# A football punt follows the path y = 1/15x (60-x) yards. (A) How far did the punt go...

## Question:

A football punt follows the path {eq}y = \frac{1}{15}x \; (60-x) {/eq} yards.

(A) How far did the punt go horizontally? How far did it go vertically?

(B) Set up an integral to solve the distance traveled by the football.

## Derivatives:

In order to have the ability in identifying where maximum and minimum values occur, derivatives are applied to the original function. Once a function's derivative is found, the resulting expression is set equal to {eq}0 {/eq} to represent the transition from when a function is changing from increasing its value to decreasing its value or vice versa.

Given: {eq}y = \frac{x}{15}(60-x) {/eq}

a. To find how far the punt goes horizontally, the strategy is set {eq}y = 0 {/eq} which indicates the two points when the football is on the ground and subtract the {eq}x {/eq} values that correspond to this solution. The difference will be the distance that the punt travels in the horizontal direction.

{eq}\begin{align*} y = 0 &\Rightarrow \frac{x}{15}(60-x) = 0 \\ &\Rightarrow \frac{x}{15} = 0, 60-x = 0 &\text{ [If either expression is equal to 0, the whole side of the equation holds a value of 0]} \\ &\Rightarrow \frac{x}{15}\cdot 15 = 0\cdot 15, 60-x+x = 0+x \\ &\Rightarrow x = 0, x = 60 \\ \end{align*} {/eq}

From the two {eq}x {/eq} values, the horizontal distance can be calculated.

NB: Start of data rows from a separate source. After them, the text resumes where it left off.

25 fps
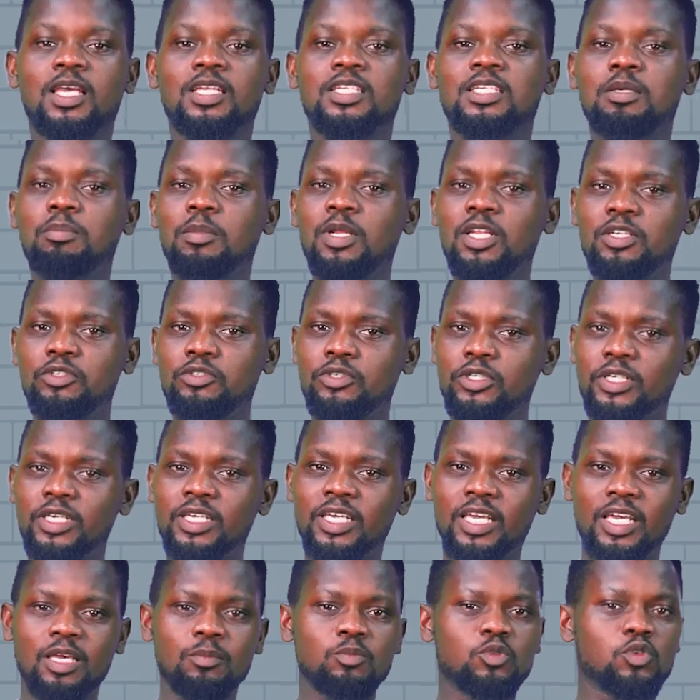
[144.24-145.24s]
The military
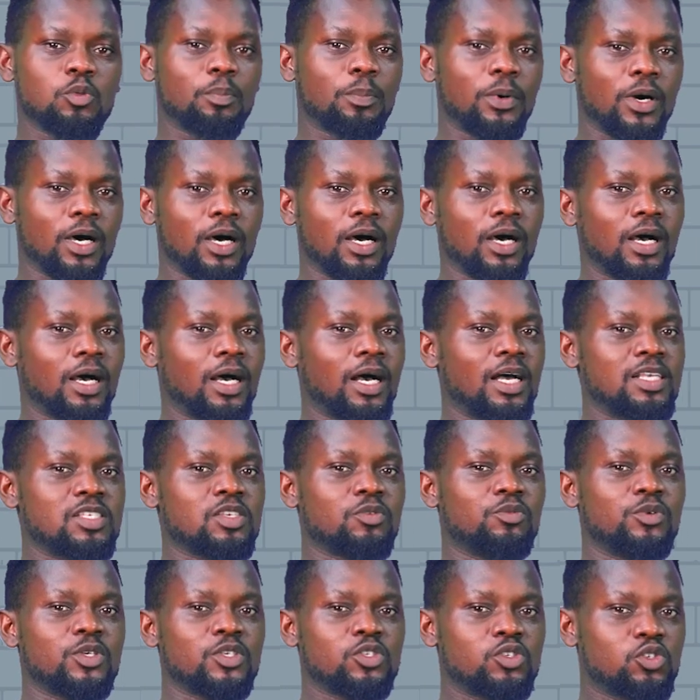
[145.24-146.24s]
came to power as
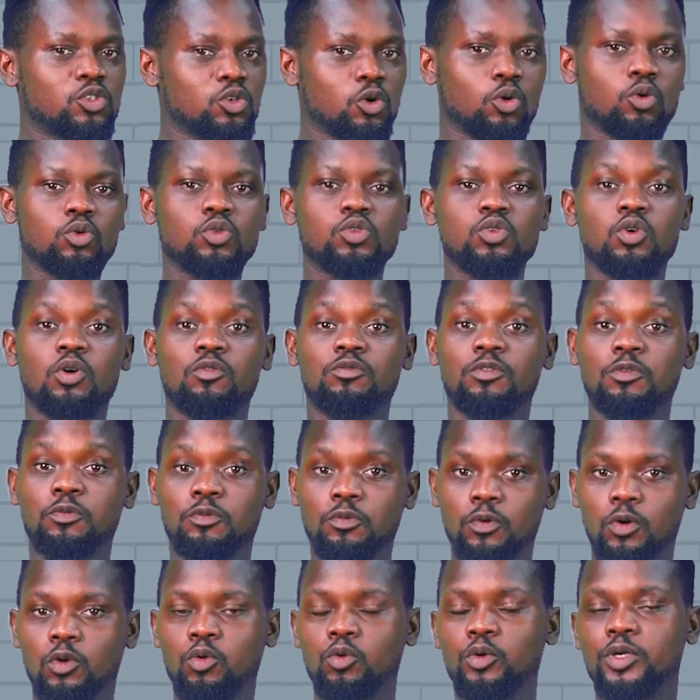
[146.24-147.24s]
a result of the
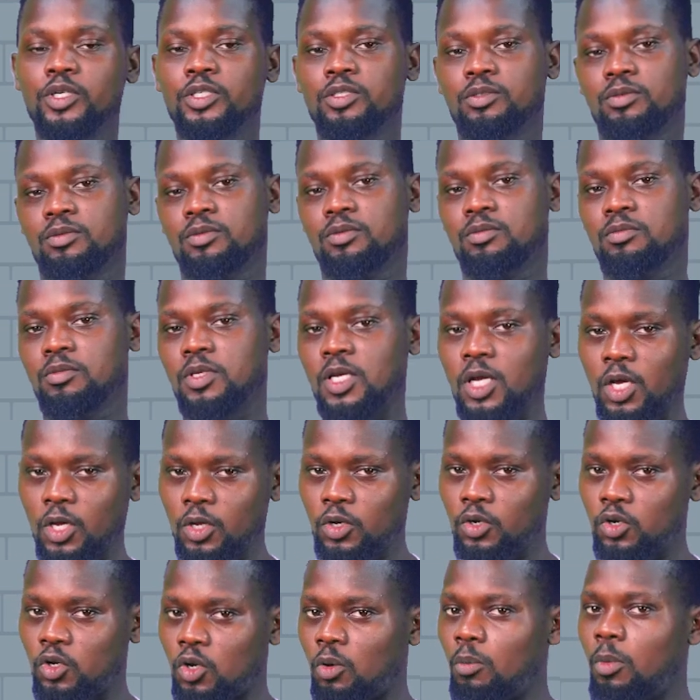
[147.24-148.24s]
following.
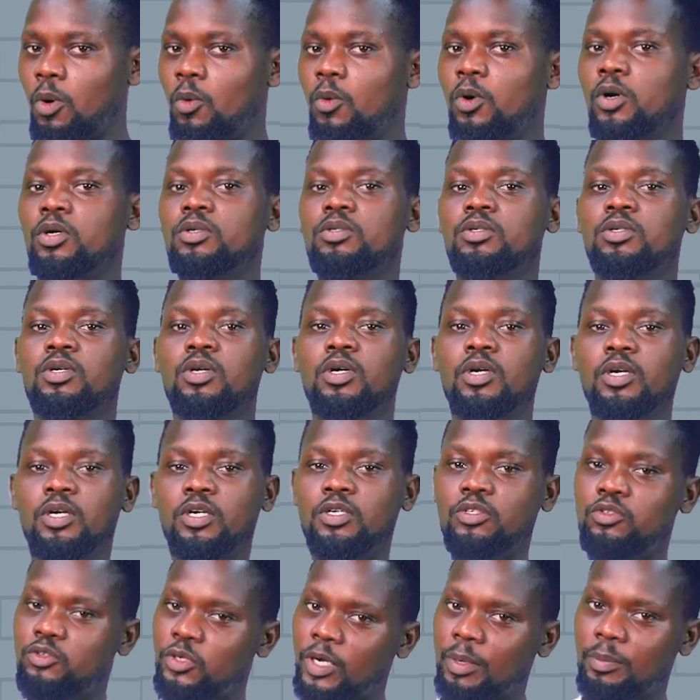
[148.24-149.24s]
Number 1.
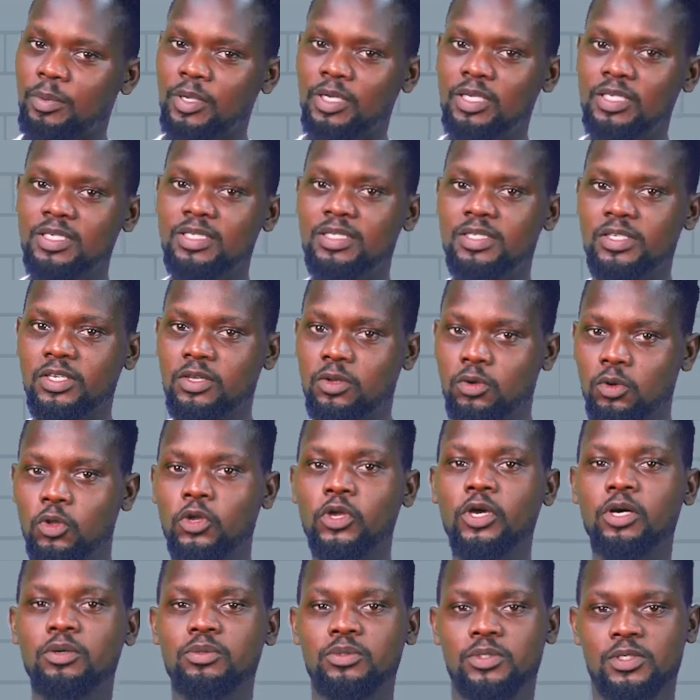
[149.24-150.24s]
Tribalistic
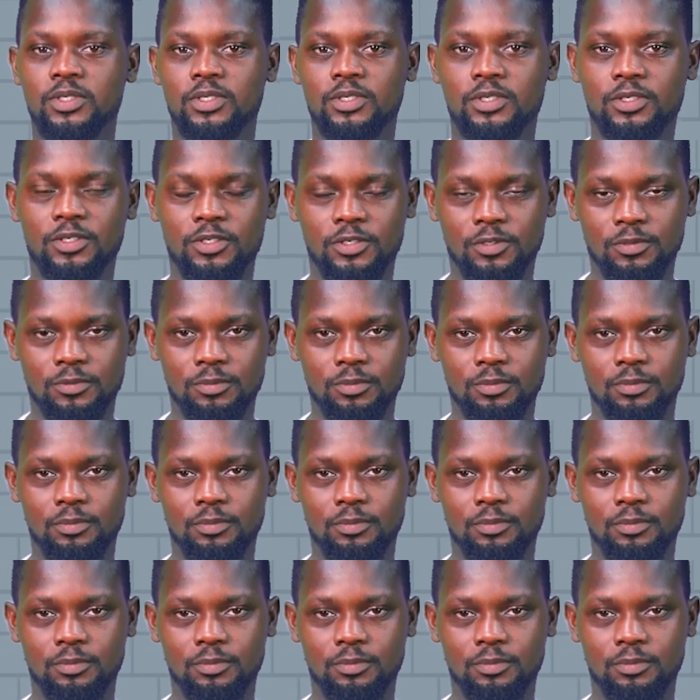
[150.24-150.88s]
loyalties.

{eq}\begin{align*} \text{ Horizontal Punt Distance } &= x_2-x_1 \\ &= 60-0 \\ &= 60 \\ \end{align*} {/eq}

Therefore, the punt travels horizontally for {eq}60 {/eq} yards.

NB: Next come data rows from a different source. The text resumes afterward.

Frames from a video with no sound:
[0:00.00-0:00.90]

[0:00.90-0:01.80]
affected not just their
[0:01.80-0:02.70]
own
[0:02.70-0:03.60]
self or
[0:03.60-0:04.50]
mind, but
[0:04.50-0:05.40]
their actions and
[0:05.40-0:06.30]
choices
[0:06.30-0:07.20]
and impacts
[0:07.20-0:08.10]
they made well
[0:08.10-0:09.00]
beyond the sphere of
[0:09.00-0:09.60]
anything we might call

To find how far the football punt travels vertically, the strategy is to set the derivative of the path equation equal to zero before solving for the {eq}x {/eq} and {eq}y {/eq} that solves for this condition. This will give the maximum height that the punt reaches. Subtracting the initial height ({eq}0 {/eq} yards in this case since the punt started from the ground) will give the total distance the punt traveled vertically.

{eq}\begin{align*} y' &= \frac{d}{dx}(y) \\ &= \frac{d}{dx}(\frac{x}{15}(60-x)) \\ &= \frac{d}{dx}(\frac{x}{15})(60-x)+(\frac{x}{15})(\frac{d}{dx}(60-x)) &\text{ [Product Rule Applied]} \\ &= (\frac{1}{15}\cdot 1)(60-x)+(\frac{x}{15})(0-1) \\ &= (\frac{1}{15})(60-x)+(\frac{x}{15})(-1) \\ &= 4-\frac{x}{15}-\frac{x}{15} \\ &= 4-\frac{2x}{15} \\ \end{align*} {/eq}

When {eq}y' = 0 {/eq}:

{eq}\begin{align*} y' = 0 &\Rightarrow 4-\frac{2x}{15} = 0 \\ &\Rightarrow 4-\frac{2x}{15}+\frac{2x}{15} = 0+\frac{2x}{15} \\ &\Rightarrow 4\cdot \frac{15}{2} = \frac{2x}{15}\cdot \frac{15}{2} \\ &\Rightarrow x = 30 \\ \end{align*} {/eq}

The associated {eq}y {/eq} value for this is:

{eq}\begin{align*} y &= \frac{30}{15}(60-30) \\ &= 2(30) \\ &= 60 \\ \end{align*} {/eq}

From the two {eq}y {/eq} values, the vertical distance can be calculated.

{eq}\begin{align*} \text{ Vertical Punt Distance } &= y_2-y_1 \\ &= 60-0 \\ &= 60 \\ \end{align*} {/eq}

Therefore, the punt travels vertically for {eq}60 {/eq} yards.

b. To set up an integral to solve the distance traveled by the football, the strategy is to integrate the absolute of the punt's velocity expression from the two {eq}x {/eq} values found in part a since that gives the duration of the punt. The punt's velocity expression was already determined in part a because this is the derivative expression of the given equation. Mathetmatically, this is represented as {eq}\int_a^b |v(x)| dx {/eq}

Applying the given and determined information to this model, the integral setup to find the distance traveled by the football is {eq}\int_0^{60} |4-\frac{2x}{15}| dx {/eq}